=== Begin Enclosure ===

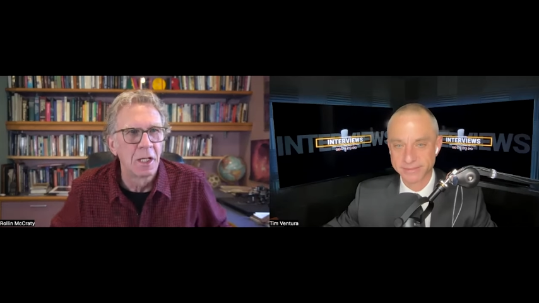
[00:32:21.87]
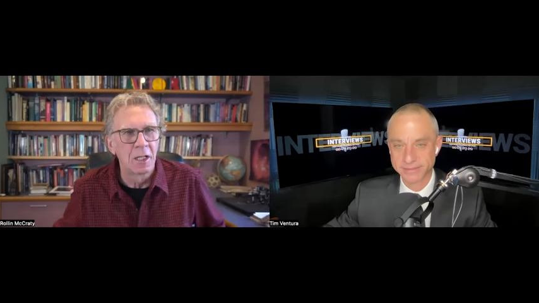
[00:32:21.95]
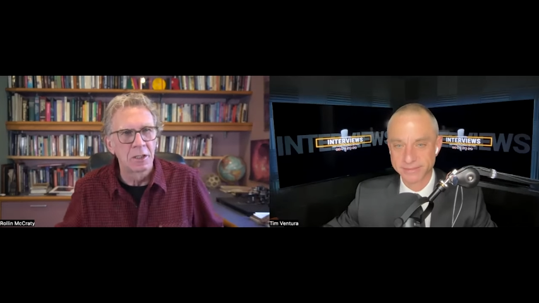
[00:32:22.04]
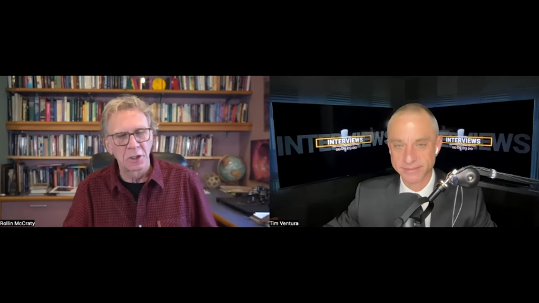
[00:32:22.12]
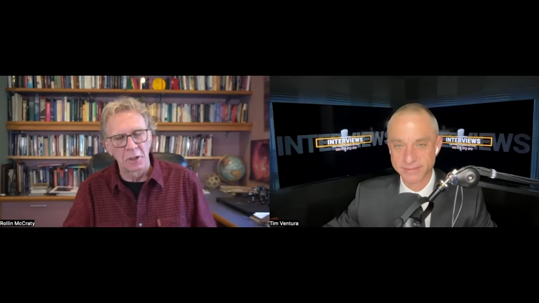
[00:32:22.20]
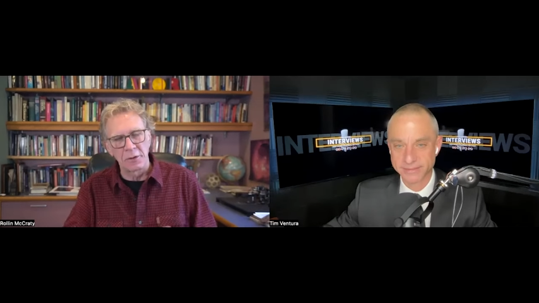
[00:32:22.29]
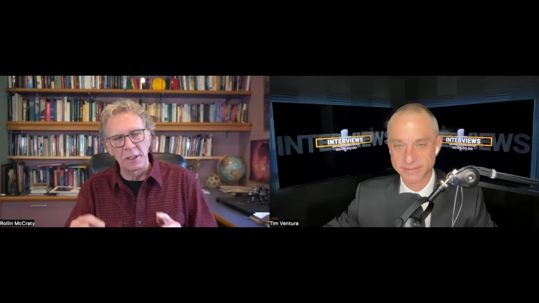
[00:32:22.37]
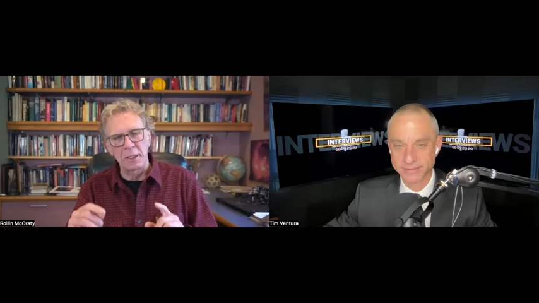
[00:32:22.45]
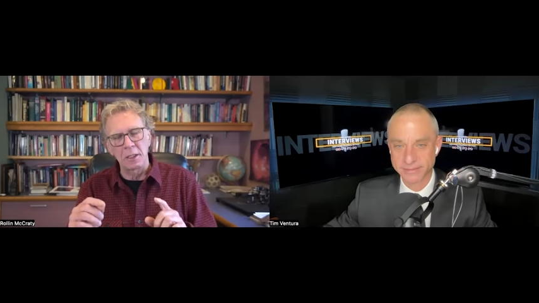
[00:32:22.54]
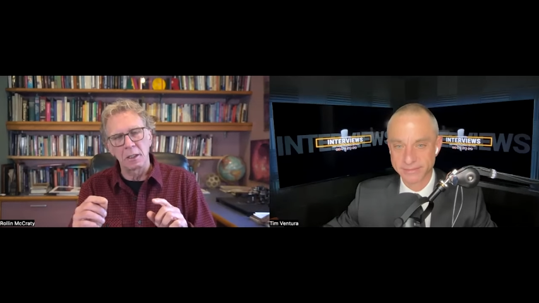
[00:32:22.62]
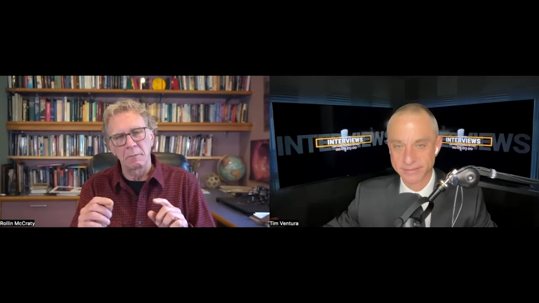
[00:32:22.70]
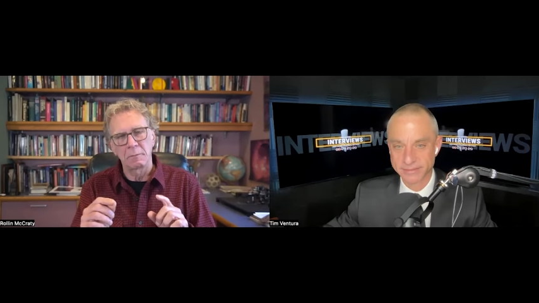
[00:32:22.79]
Speaker 1: So the
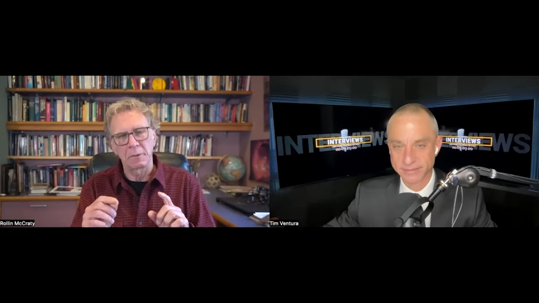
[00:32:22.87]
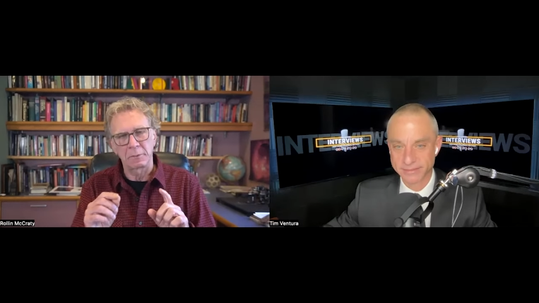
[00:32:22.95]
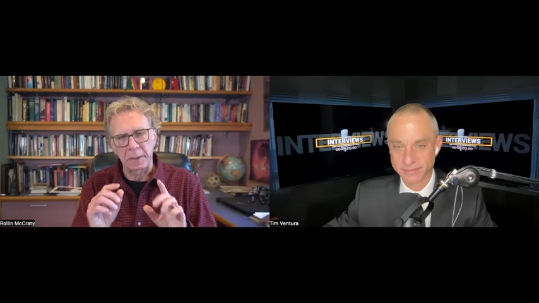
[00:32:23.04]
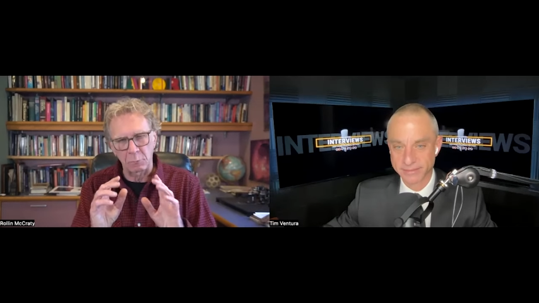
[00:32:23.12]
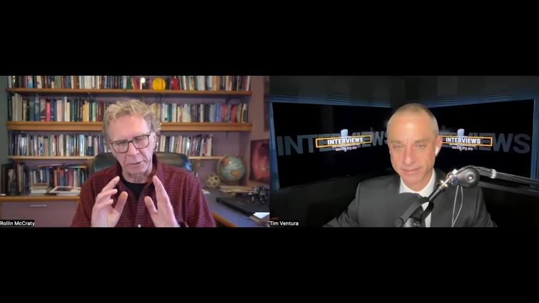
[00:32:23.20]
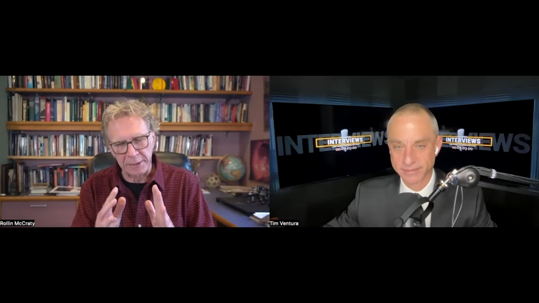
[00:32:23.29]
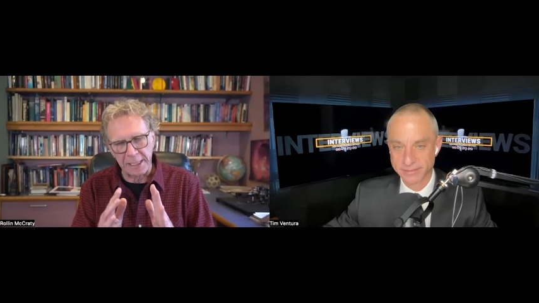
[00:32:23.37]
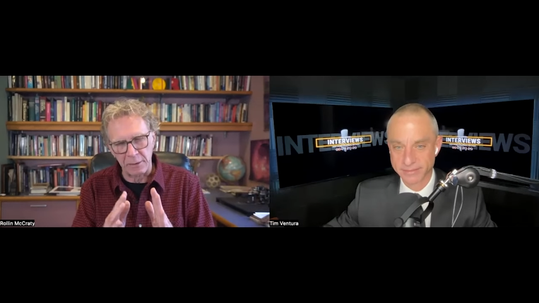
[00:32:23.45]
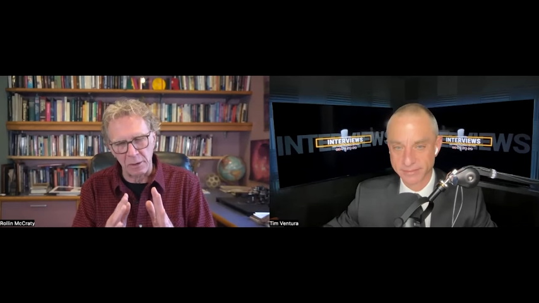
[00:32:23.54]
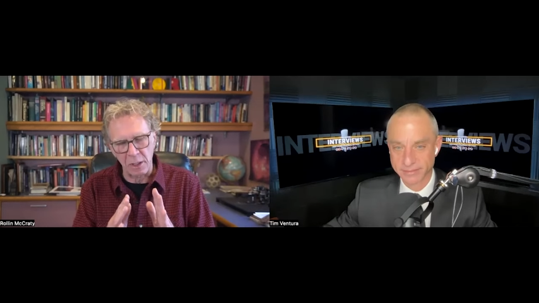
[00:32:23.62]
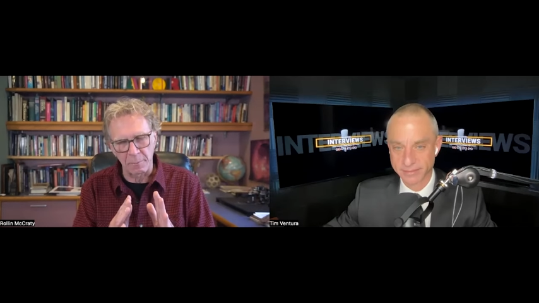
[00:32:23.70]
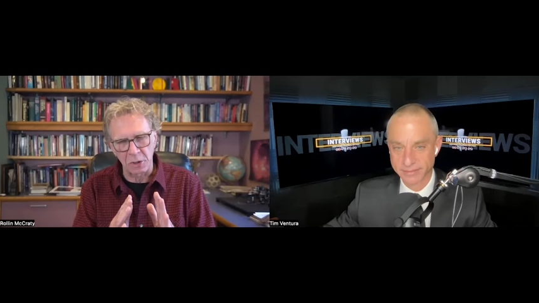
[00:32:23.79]
but the, what that
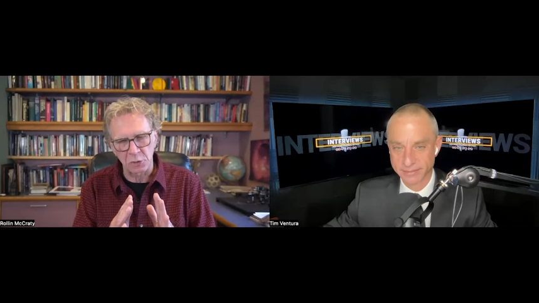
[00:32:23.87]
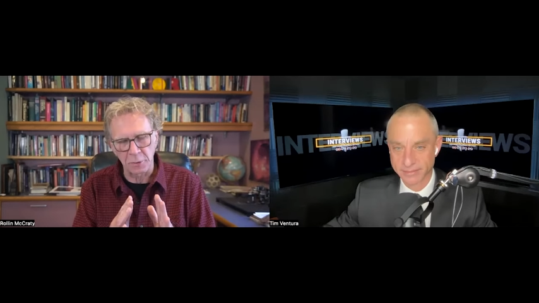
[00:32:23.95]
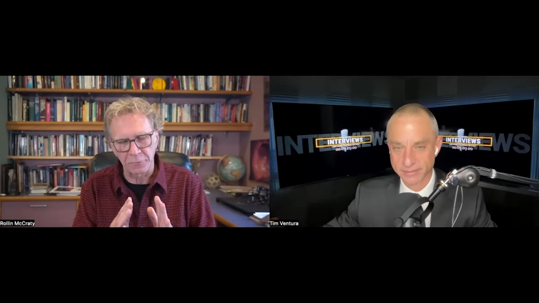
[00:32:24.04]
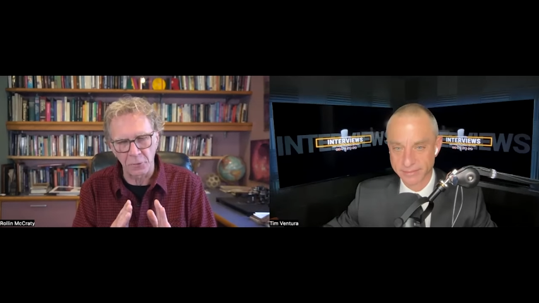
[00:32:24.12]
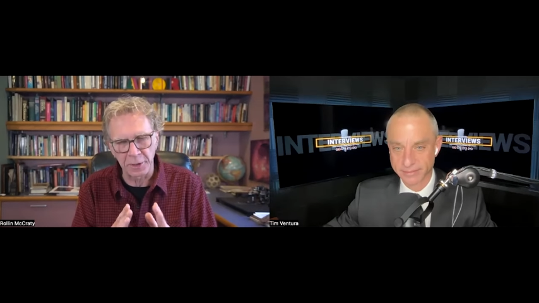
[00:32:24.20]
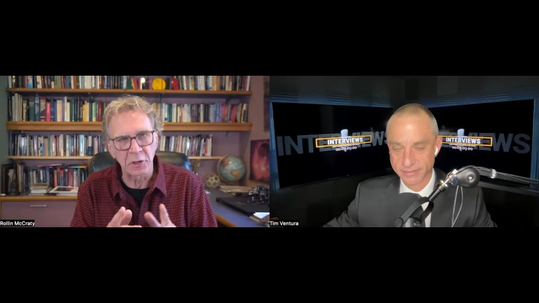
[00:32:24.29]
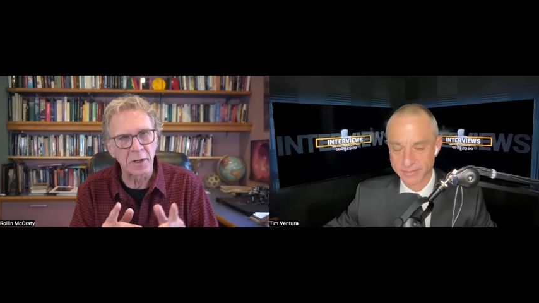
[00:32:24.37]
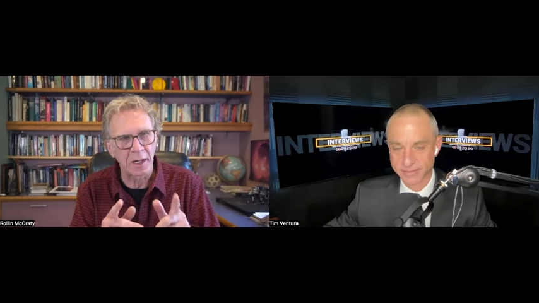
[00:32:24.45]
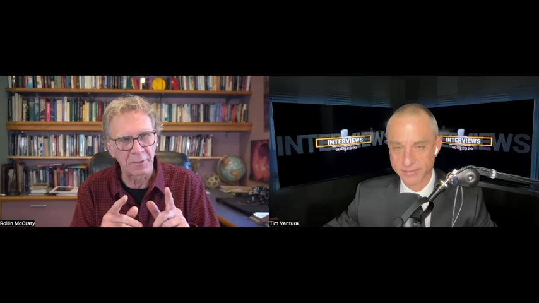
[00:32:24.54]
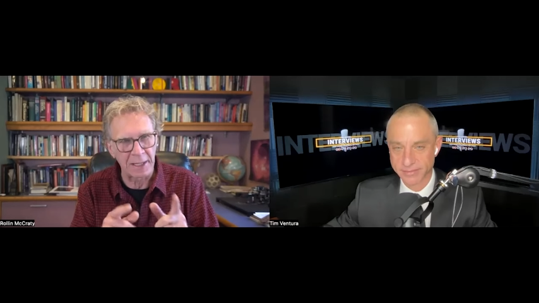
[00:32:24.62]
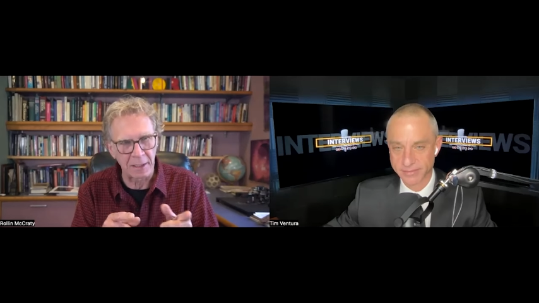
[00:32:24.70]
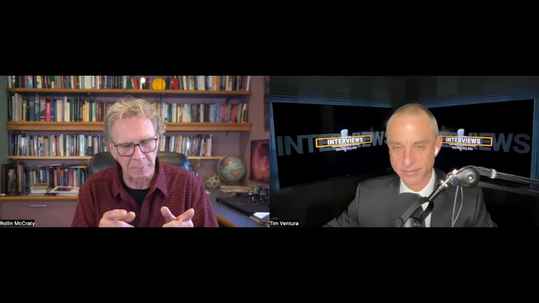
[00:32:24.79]
number is referring to out of that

=== End Enclosure ===

◆ WHAT TO PRODUCE ◆
Each record should be printed again precisely, though not its pictures.

◆ WRITTEN ANSWER ◆
[00:32:21.87]
[00:32:21.95]
[00:32:22.04]
[00:32:22.12]
[00:32:22.20]
[00:32:22.29]
[00:32:22.37]
[00:32:22.45]
[00:32:22.54]
[00:32:22.62]
[00:32:22.70]
[00:32:22.79]
Speaker 1: So the
[00:32:22.87]
[00:32:22.95]
[00:32:23.04]
[00:32:23.12]
[00:32:23.20]
[00:32:23.29]
[00:32:23.37]
[00:32:23.45]
[00:32:23.54]
[00:32:23.62]
[00:32:23.70]
[00:32:23.79]
but the, what that
[00:32:23.87]
[00:32:23.95]
[00:32:24.04]
[00:32:24.12]
[00:32:24.20]
[00:32:24.29]
[00:32:24.37]
[00:32:24.45]
[00:32:24.54]
[00:32:24.62]
[00:32:24.70]
[00:32:24.79]
number is referring to out of that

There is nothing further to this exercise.